Start of Dataset entries
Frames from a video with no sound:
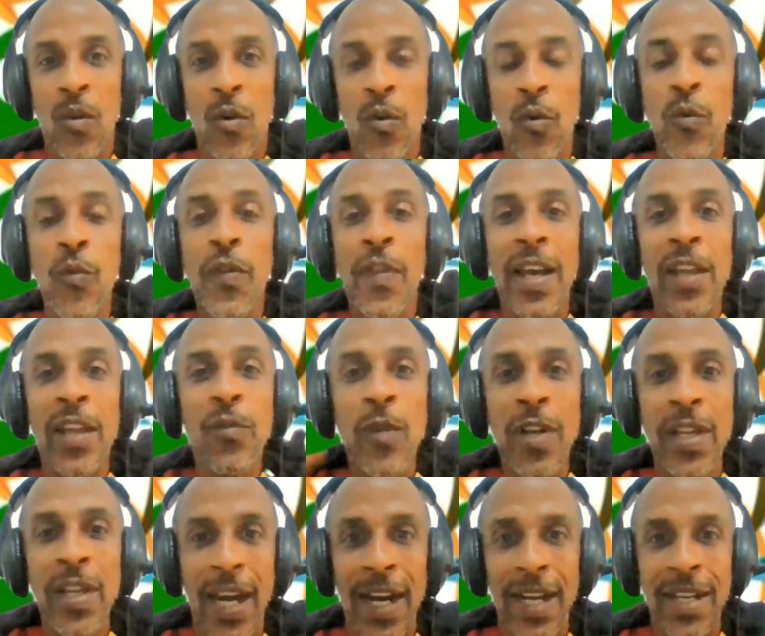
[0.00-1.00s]
who then
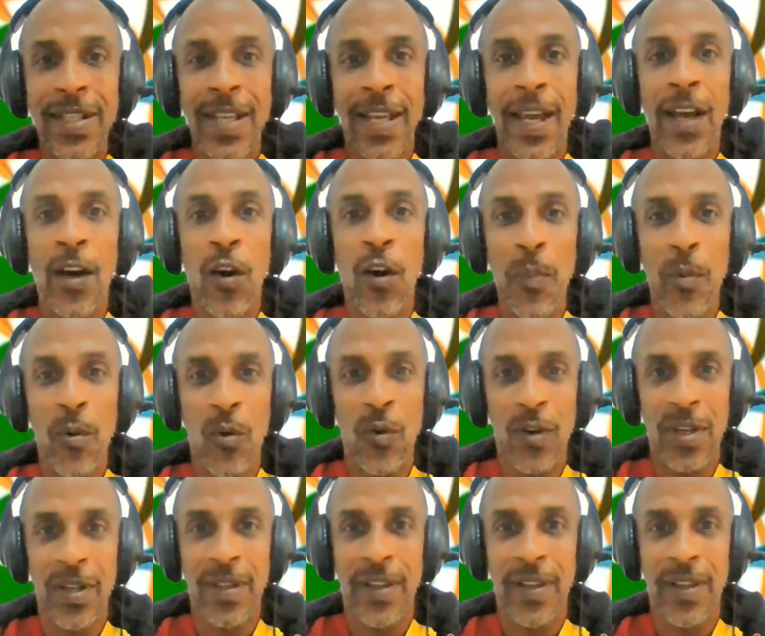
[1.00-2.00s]
went on to help
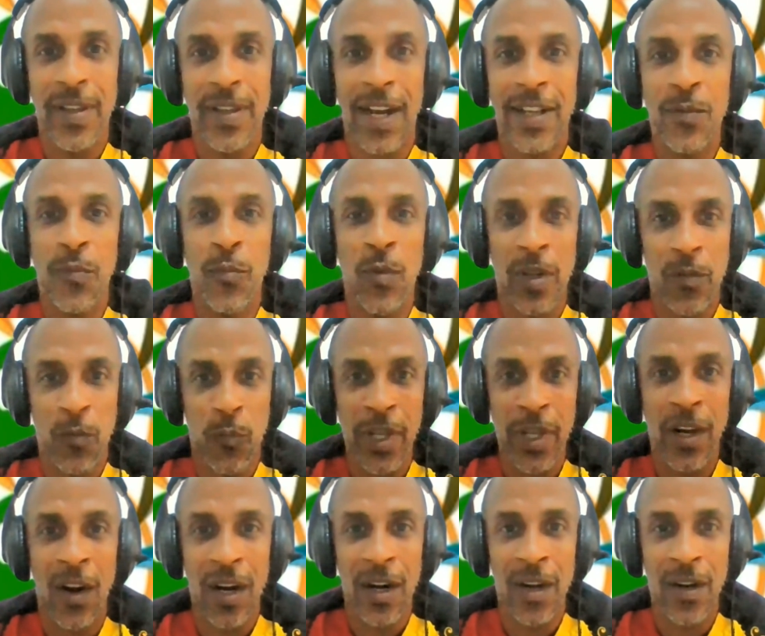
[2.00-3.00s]
organize what we
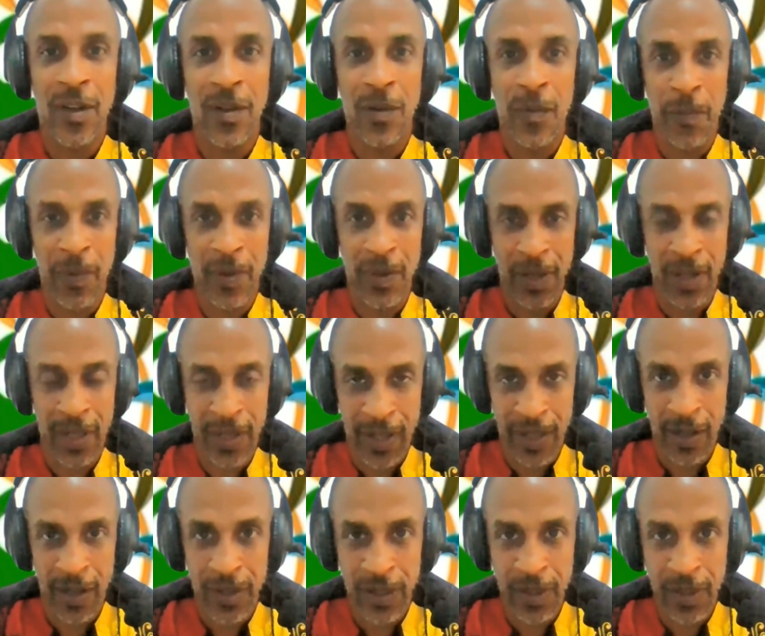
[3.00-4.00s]
all
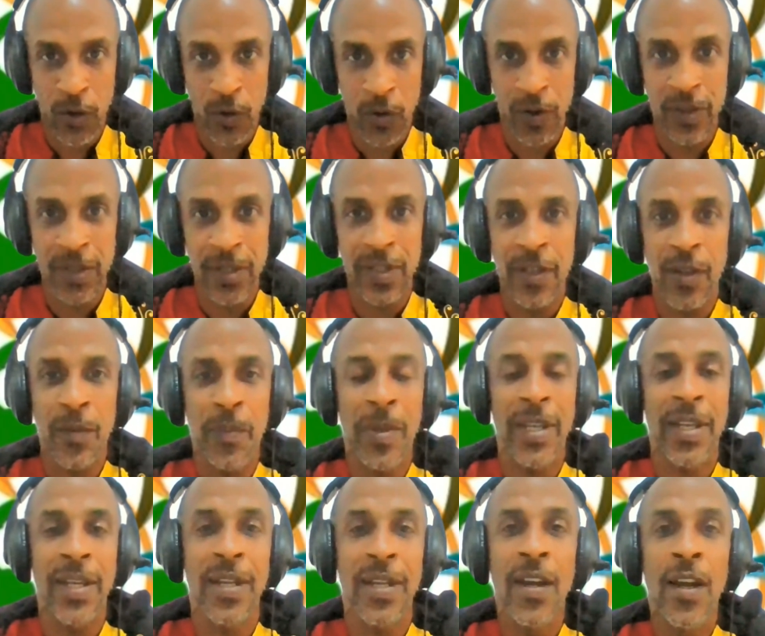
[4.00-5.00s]
learned to
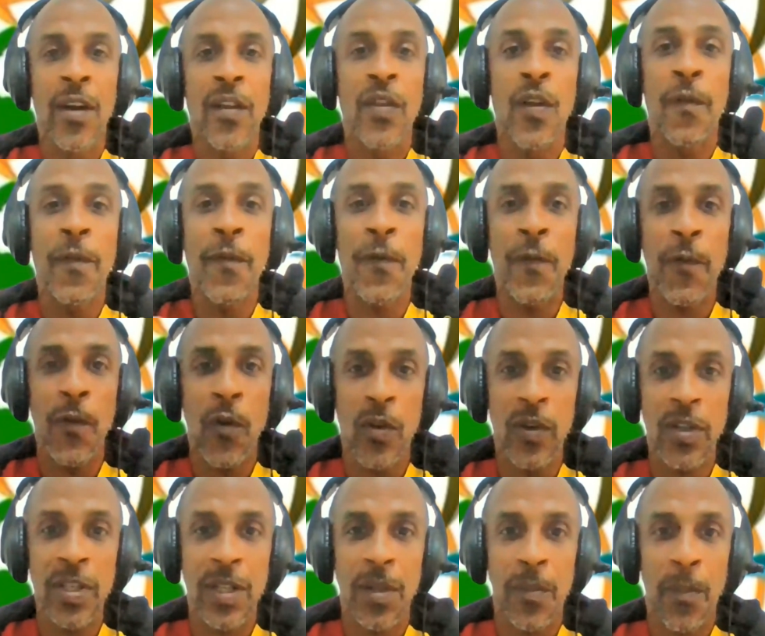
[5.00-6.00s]
be the
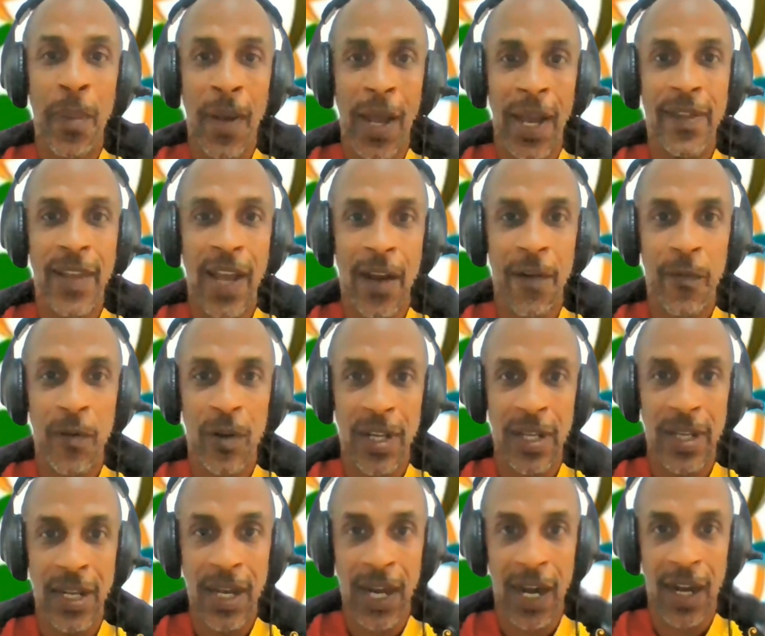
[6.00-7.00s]
first
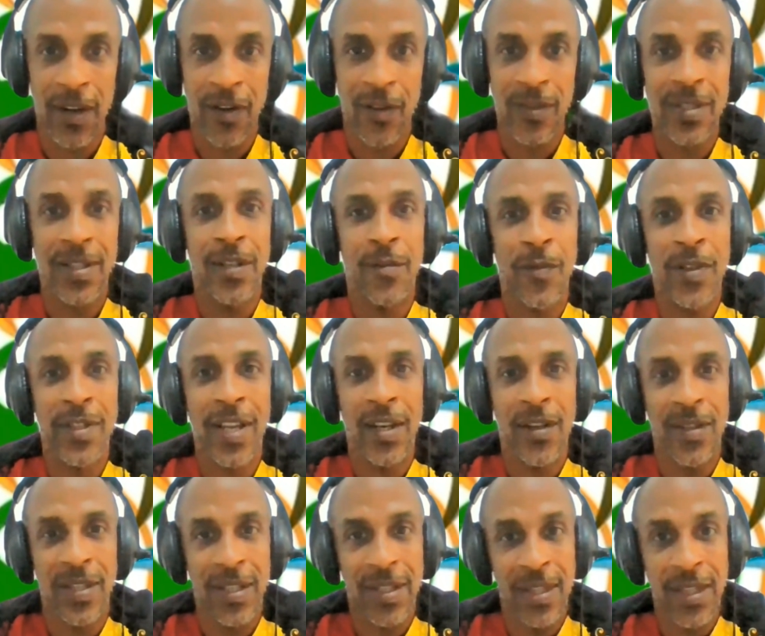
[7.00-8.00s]
Pan-African Congress that was
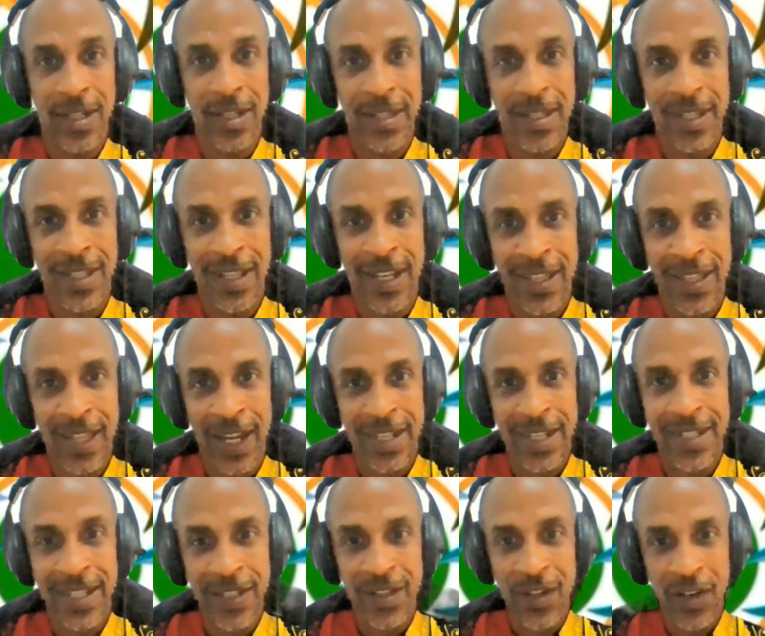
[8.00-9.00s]
held in London in
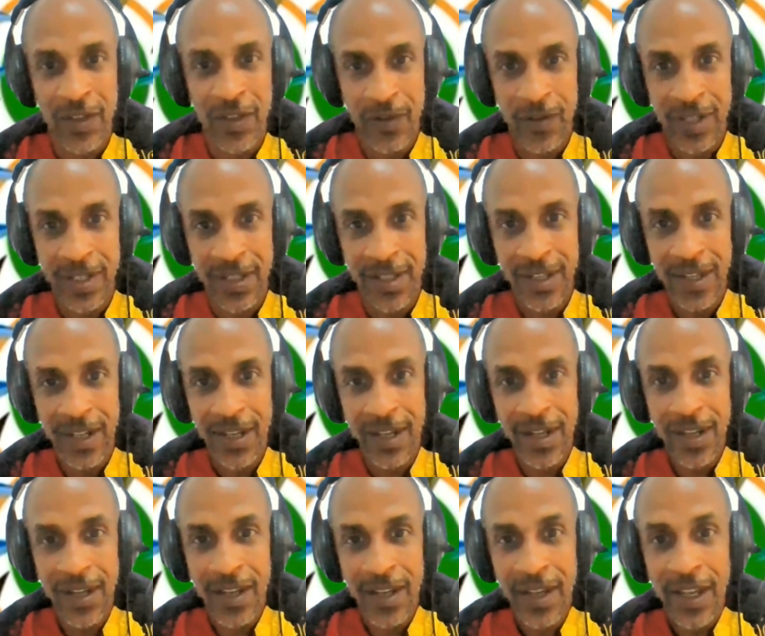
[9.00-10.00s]
1900.
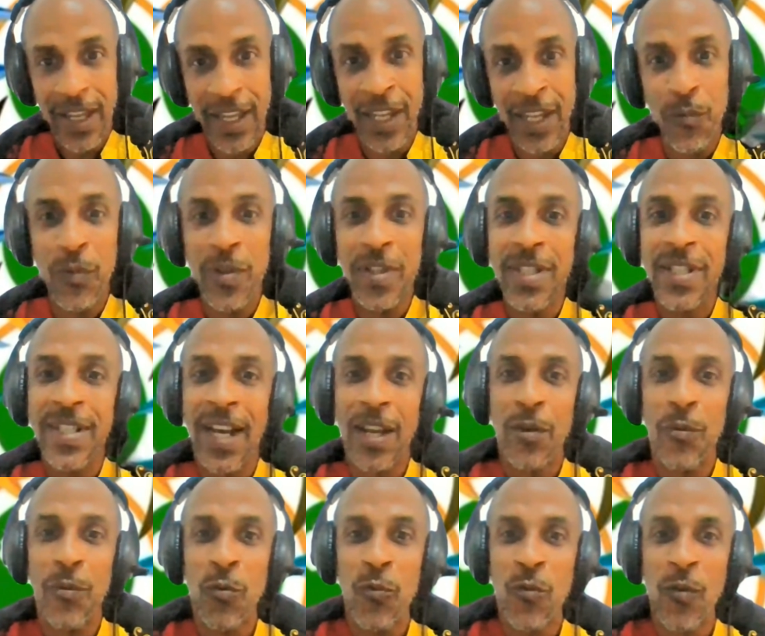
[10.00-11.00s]
It was
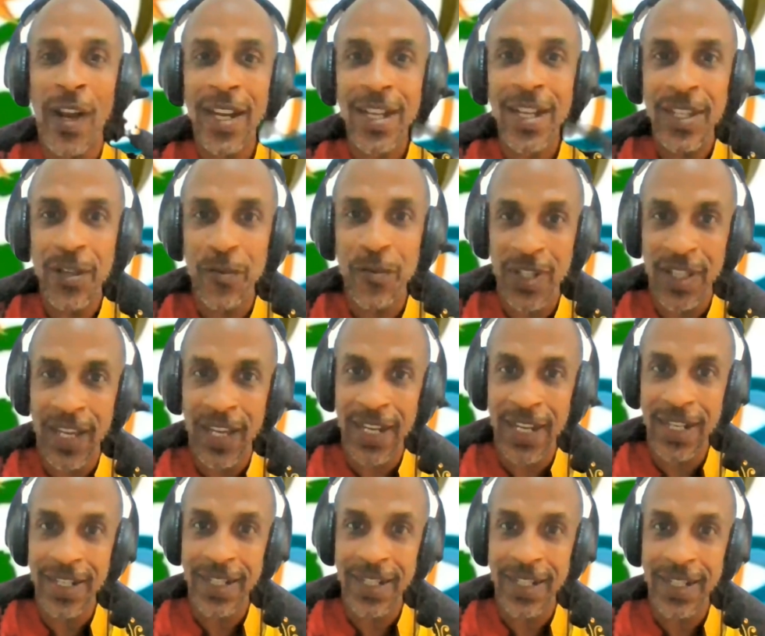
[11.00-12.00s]
directly
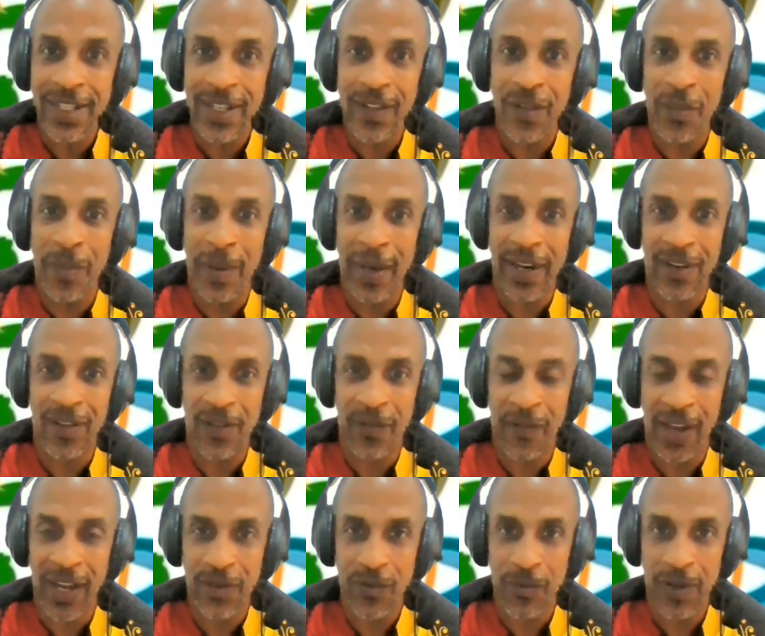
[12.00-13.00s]
related to the Battle of
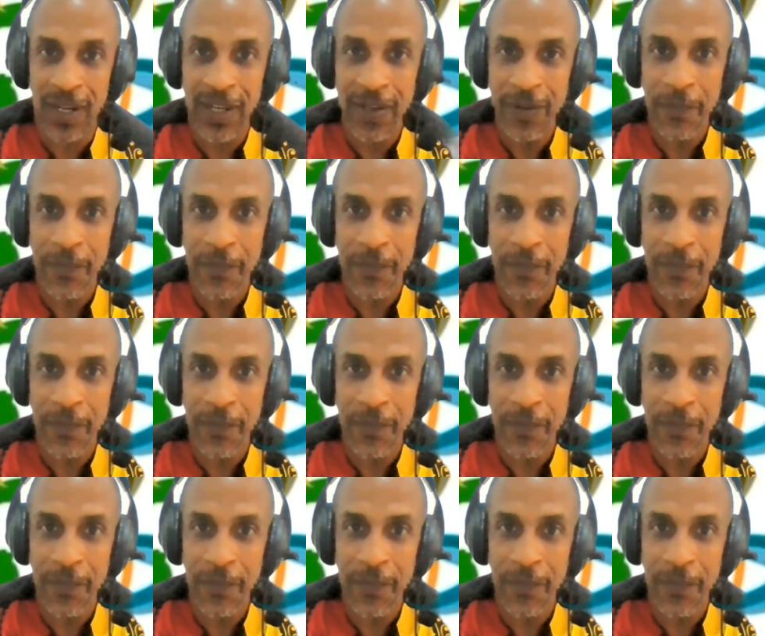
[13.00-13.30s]
Adwa.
End of Dataset entries
■ What to work on: Return exactly the lines from the line with "[4.00-5.00s]" through the last line of the data above, both included; pictures do not go in the answer.

■ Response area:
[4.00-5.00s]
learned to
[5.00-6.00s]
be the
[6.00-7.00s]
first
[7.00-8.00s]
Pan-African Congress that was
[8.00-9.00s]
held in London in
[9.00-10.00s]
1900.
[10.00-11.00s]
It was
[11.00-12.00s]
directly
[12.00-13.00s]
related to the Battle of
[13.00-13.30s]
Adwa.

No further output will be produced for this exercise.